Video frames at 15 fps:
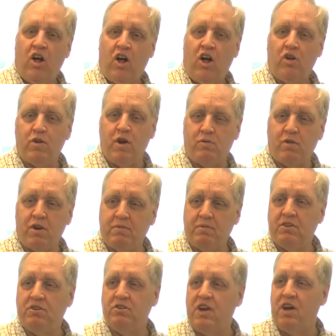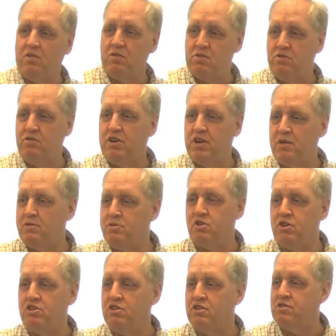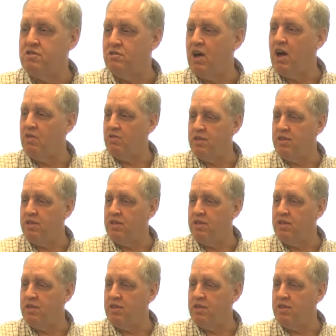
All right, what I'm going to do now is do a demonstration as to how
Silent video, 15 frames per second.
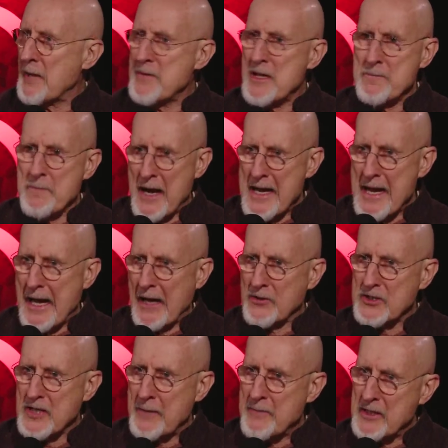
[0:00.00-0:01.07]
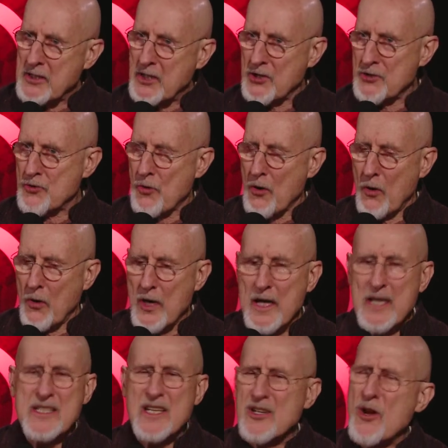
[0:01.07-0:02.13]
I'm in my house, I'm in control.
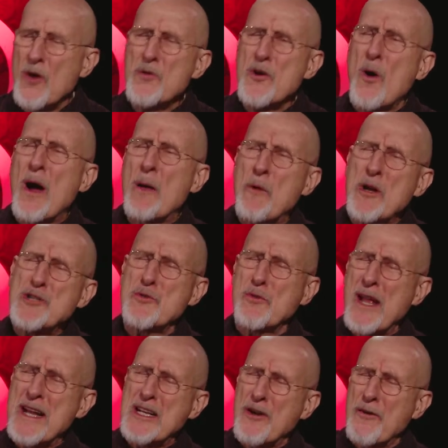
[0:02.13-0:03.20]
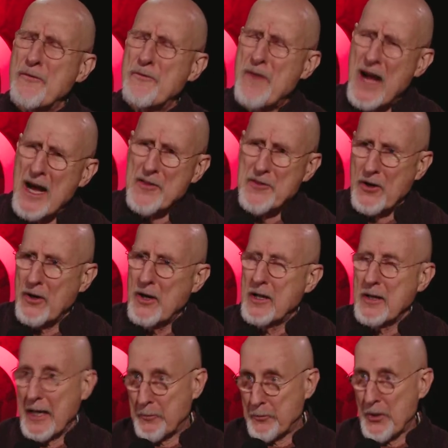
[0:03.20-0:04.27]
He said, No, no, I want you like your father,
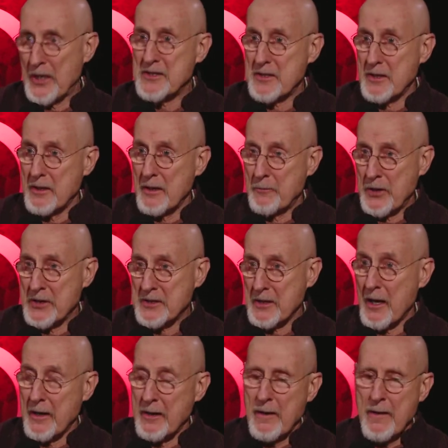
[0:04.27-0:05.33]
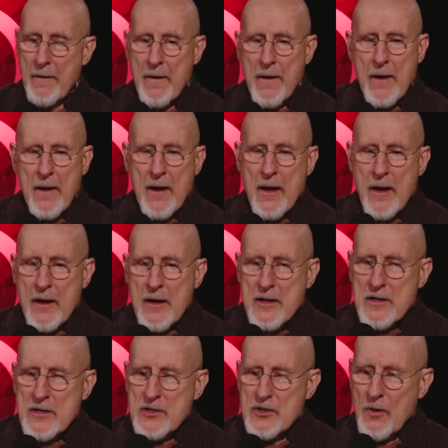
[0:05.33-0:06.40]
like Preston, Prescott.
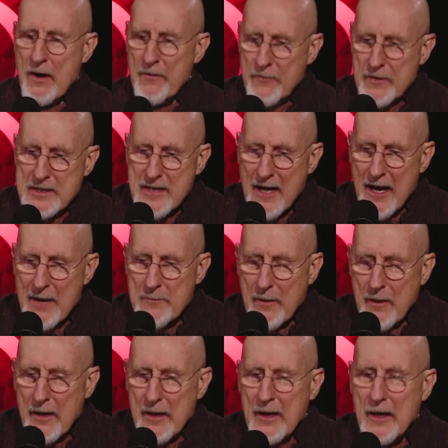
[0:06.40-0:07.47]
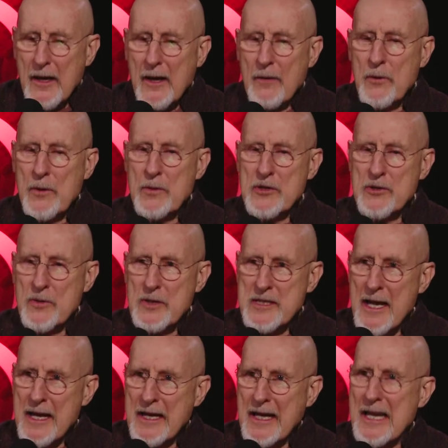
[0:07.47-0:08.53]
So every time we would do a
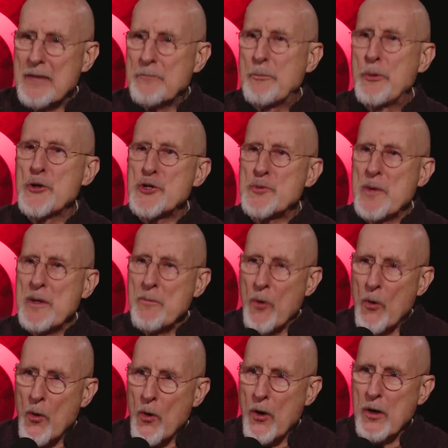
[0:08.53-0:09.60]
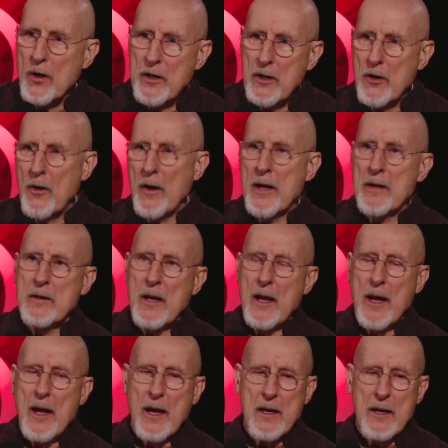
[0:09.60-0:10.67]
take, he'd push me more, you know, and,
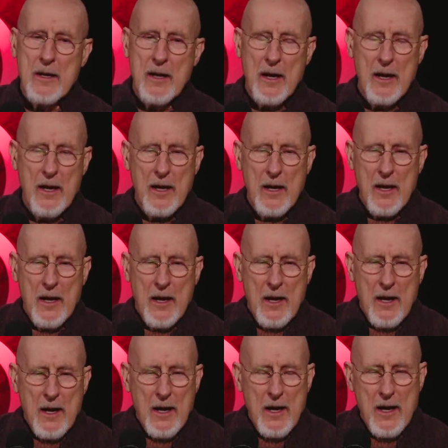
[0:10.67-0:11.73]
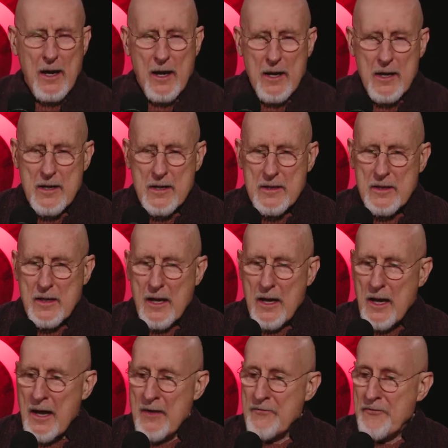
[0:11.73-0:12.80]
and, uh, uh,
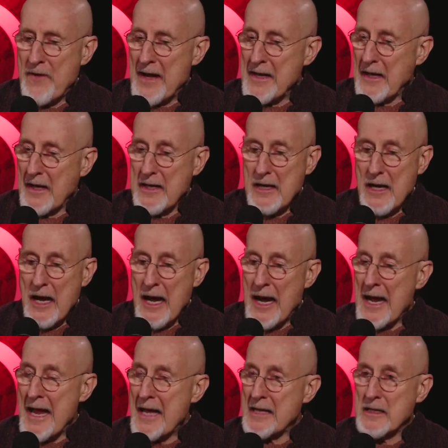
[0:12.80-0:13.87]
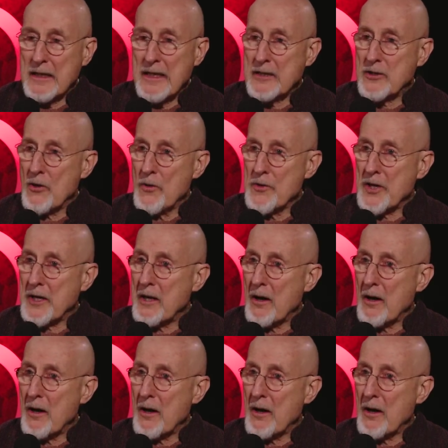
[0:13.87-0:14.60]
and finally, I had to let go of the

□ □ □

Action item —
Please reproduce, exactly and only, the lines from the line containing "[0:05.33-0:06.40]" through the last line of the material above, minus any pictures.

Result for this task —
[0:05.33-0:06.40]
like Preston, Prescott.
[0:06.40-0:07.47]
[0:07.47-0:08.53]
So every time we would do a
[0:08.53-0:09.60]
[0:09.60-0:10.67]
take, he'd push me more, you know, and,
[0:10.67-0:11.73]
[0:11.73-0:12.80]
and, uh, uh,
[0:12.80-0:13.87]
[0:13.87-0:14.60]
and finally, I had to let go of the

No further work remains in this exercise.